Talk About Quality

Thanks to Bulkan Evcimen for tweeting about an article I doubt I would have found otherwise: “A Genetic Programming Approach to Automated Software Repair” (pdf link here), by  Stephanie Forrest et al. They describe there how they fed a genetic programming algorithm the following inputs:

1. Source code with a known defect
2. A negative test case
3. Several positive test cases

The authors show how software with the genetic algorithm is capable of repairing the defect such that the software under test no longer fails, while it still passes the positive test cases. They complete the activity with additional software that reviews the change and reduces its scope to the minimum.

Is this the end of the maintenance programmer? If so, this time there would be a happy ending: John Henry lives, and goes on to be a railroad engineer.

A medical radiation machine operator types the letter ‘x’, realizes it’s an error, backspaces, types ‘e’, and continues. Consequences of the error and related defects lead to the patient’s untimely death.

Ten years later, a Japanese stock broker mistakenly switches the share price and amount on the sell order of a new stock. He tries to cancel the order, but fails. His employers lose $225 million, and are involved in lawsuits for years.

A blogger clicks the “back arrow” by mistake, gets a warning message, concludes he meant to continue writing, and clicks “OK” to continue. He loses his work, and has to rewrite it.  Here, the consequences are annoying, if trivial by comparison.

What do all these cases have in common? Canceling a request. If it’s not hard enough to program computers to do what we want them to do, who would have thought that telling them not to do it would be hard too?

The cancellation scenario — or “use case” as it’s called in software design — is the silent partner of every positive request supported by a piece of software. It has to cover giving the user clear options, executing the cancellation, and rolling back any partial results.
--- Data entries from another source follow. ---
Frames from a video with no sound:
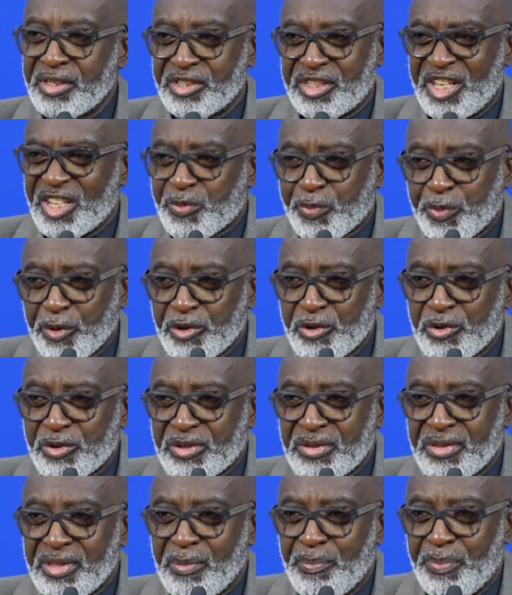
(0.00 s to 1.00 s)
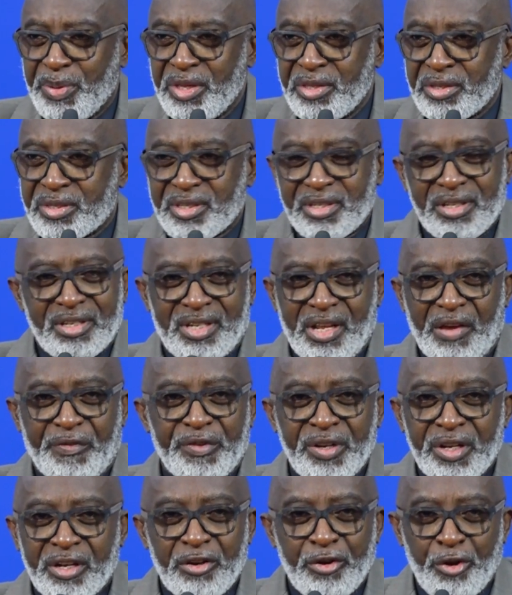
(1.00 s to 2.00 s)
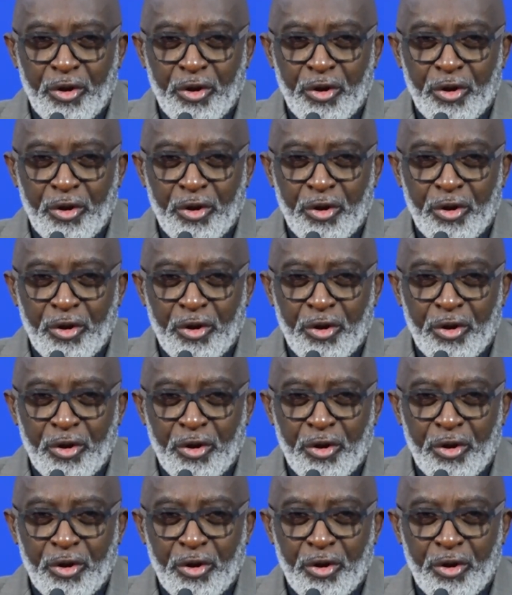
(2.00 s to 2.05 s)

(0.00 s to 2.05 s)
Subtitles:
Just producing the beans? Definitely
Things get more complicated if authorization is required, or if the transaction has already gone through (both of those requirements figured into the Japanese broker error story). Cancellation and rollback are also part of automatic requests that may occur if one software module (the “server”) cannot complete a request by another (the “client”) and has to make sure to put everything back the way it was, and send the proper response code.
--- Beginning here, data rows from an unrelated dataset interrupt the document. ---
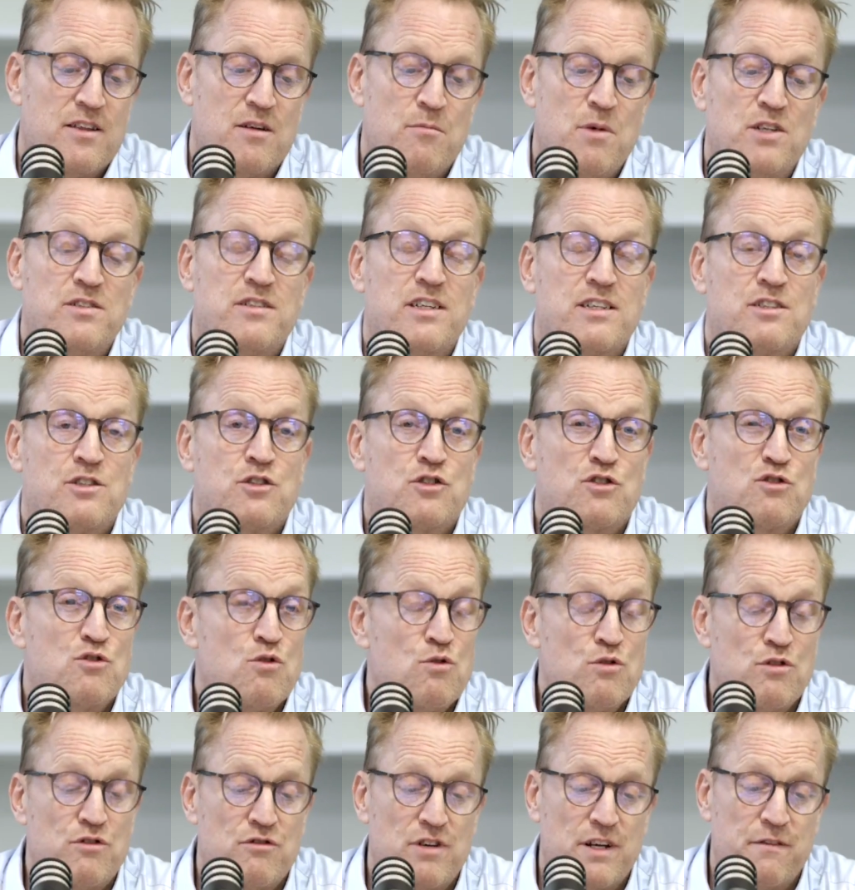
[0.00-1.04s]
the most
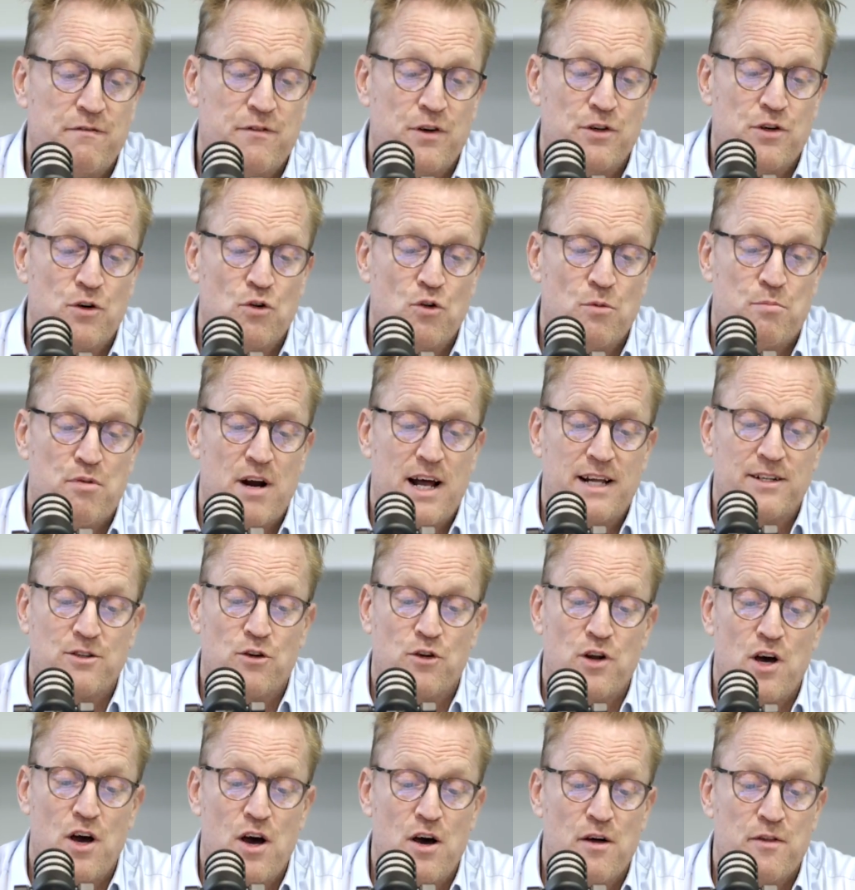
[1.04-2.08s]
extraordinary food hall brand
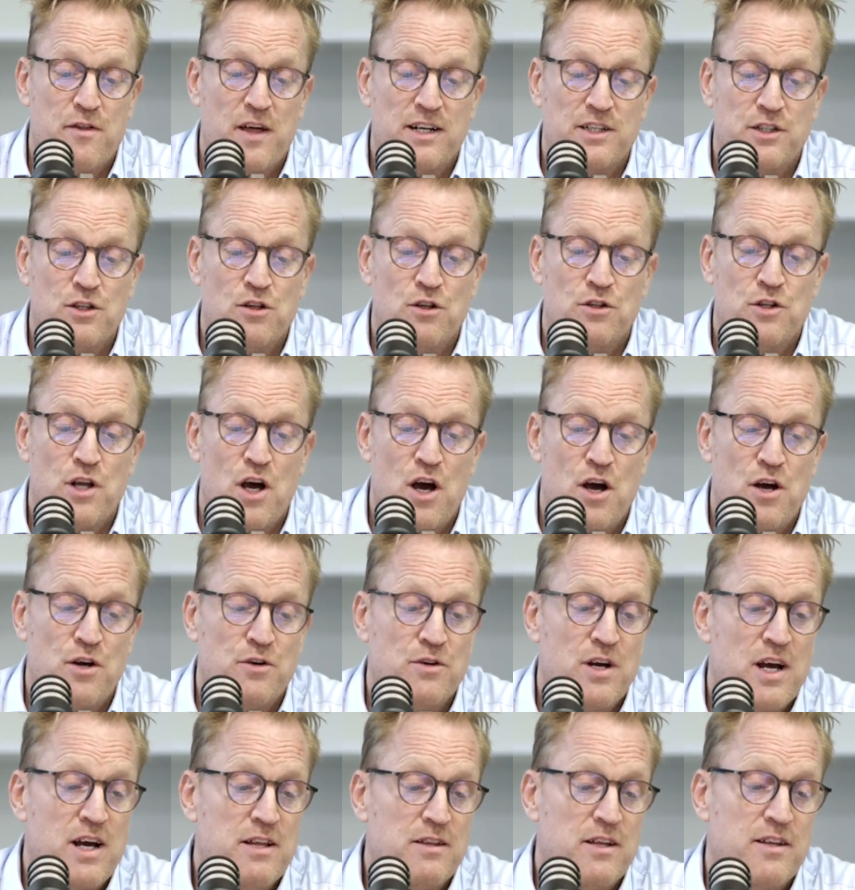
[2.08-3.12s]
on earth. And you'll
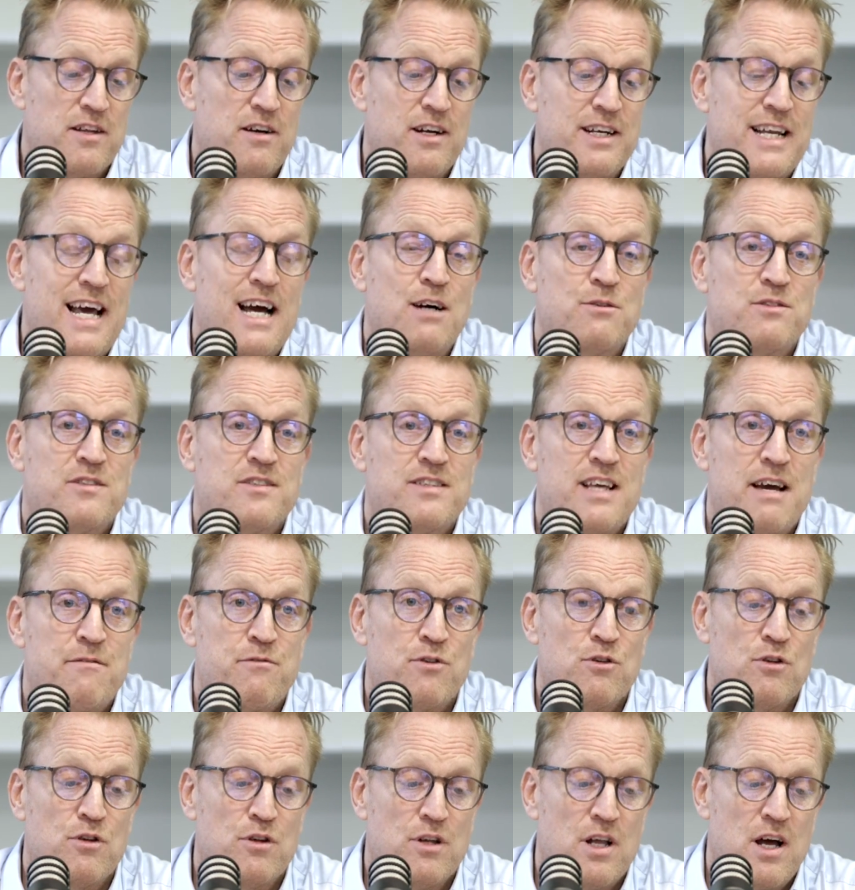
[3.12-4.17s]
know that there are now
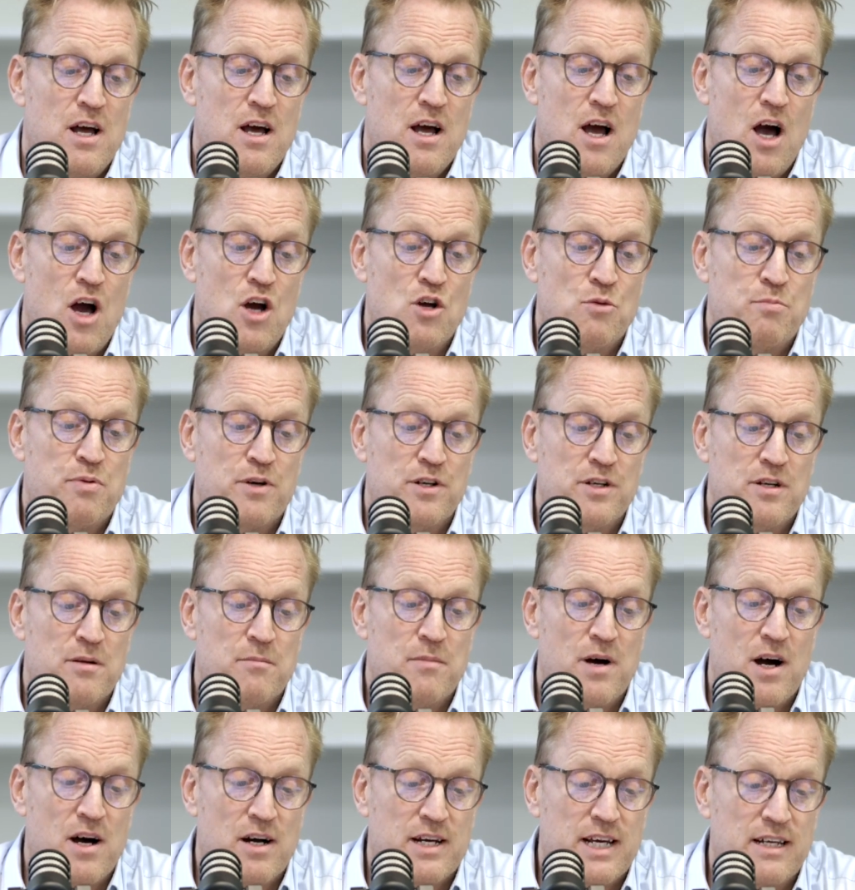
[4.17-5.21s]
several open
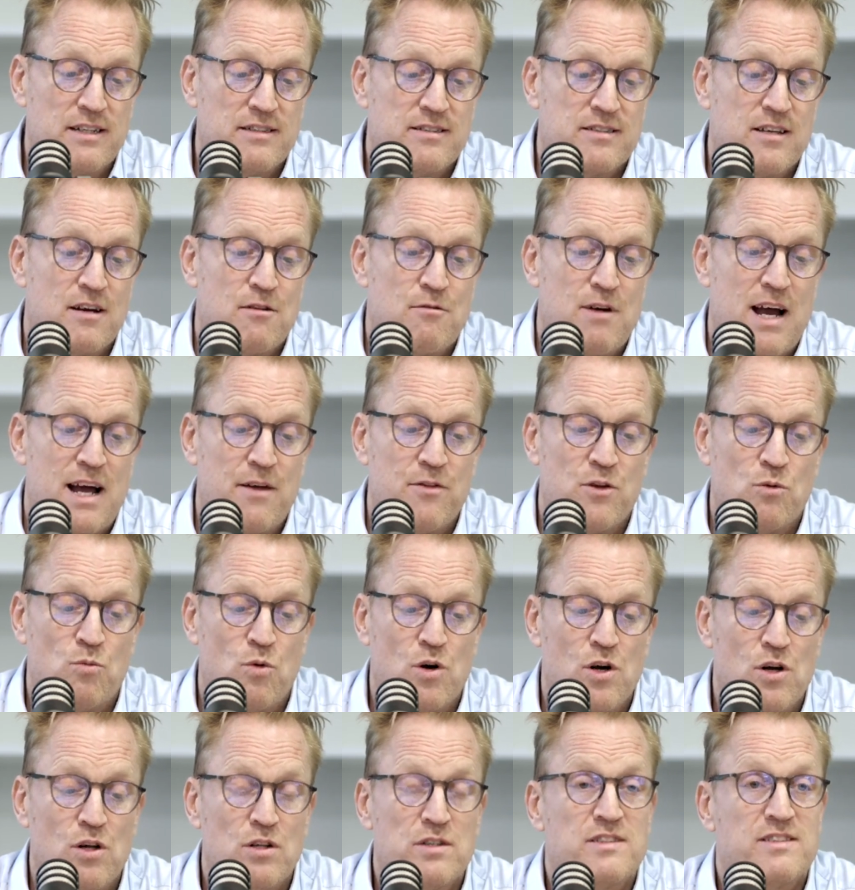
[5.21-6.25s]
markets around the
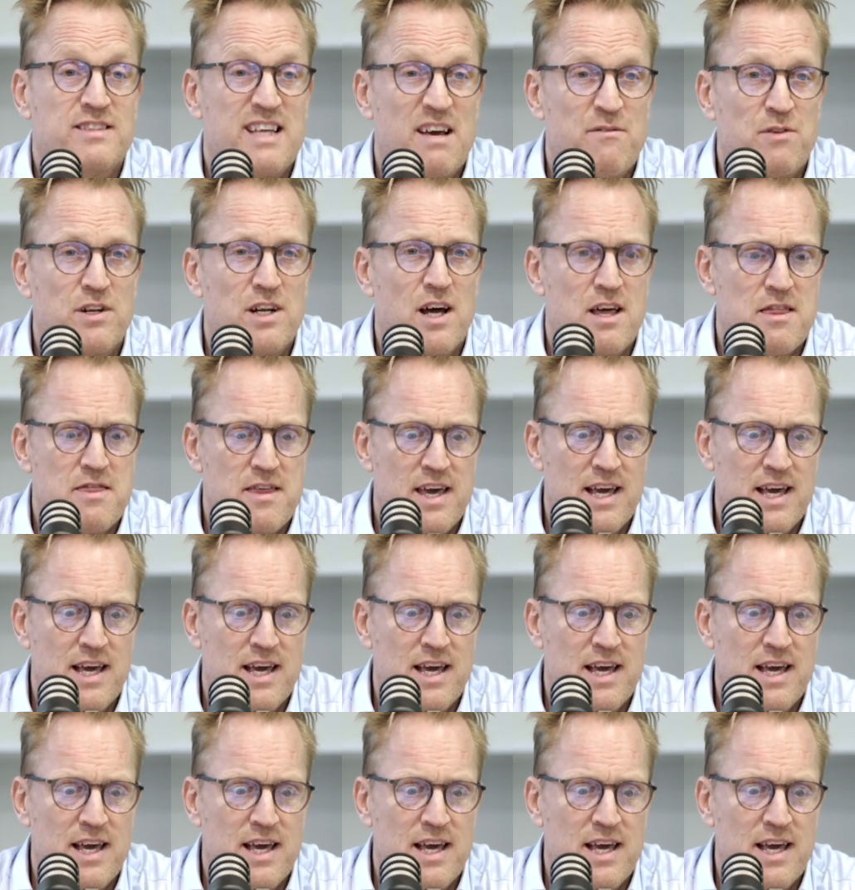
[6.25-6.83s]
world, 7, I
So the next time you’re designing a piece of software, no matter how simple, think what it’s supposed to do, but also what it will do if the user or client calls out, “Cancel that!”

We all like to think that functional requirements are the main thing, and successfully designing and coding to them is enough. Who wants to worry about all the suprises from users, data, and even hardware?

But as Professor Behrooz Parhami shows, in a short (2-page!) article, Defect, Fault, Error,…, or Failure? (pdf), the “Ideal” state that we focus on is just one of 7 common possibilities. The other 6, descending into unpleasantness, are Defective, Faulty, Erroneous, Malfunctioning, Degraded, and Failed.

Our job is really twofold:

1. Meet the functional requirements of the ideal state
2. Keep the system in that ideal state, and avoid failure

Does failure avoidance have to take 86% (6/7) of the code? I don’t know. But it certainly sounds like the bottom half of an iceberg–a lot more than half is underwater.

Having a standalone consumer application get stuck or crash, requiring reboot, is not the worst thing that can happen. (Worse is incorrect behavior that causes data loss or physical harm.) But requiring a reboot is the most annoying failure in non-safety-critical systems.

If there’s any good news, it’s that the list of fault modes is short:

• System resources exhausted
• Mistakenly idling
• Waiting for acknowledgement that never comes
• Deadlock

Did I miss any?

Only exception-safe code can avoid these undesired end states.

Design by Contract (DbC) is one way to exception safety.

Failure mode and effects analysis (FMEA) helps you plan a path to get there.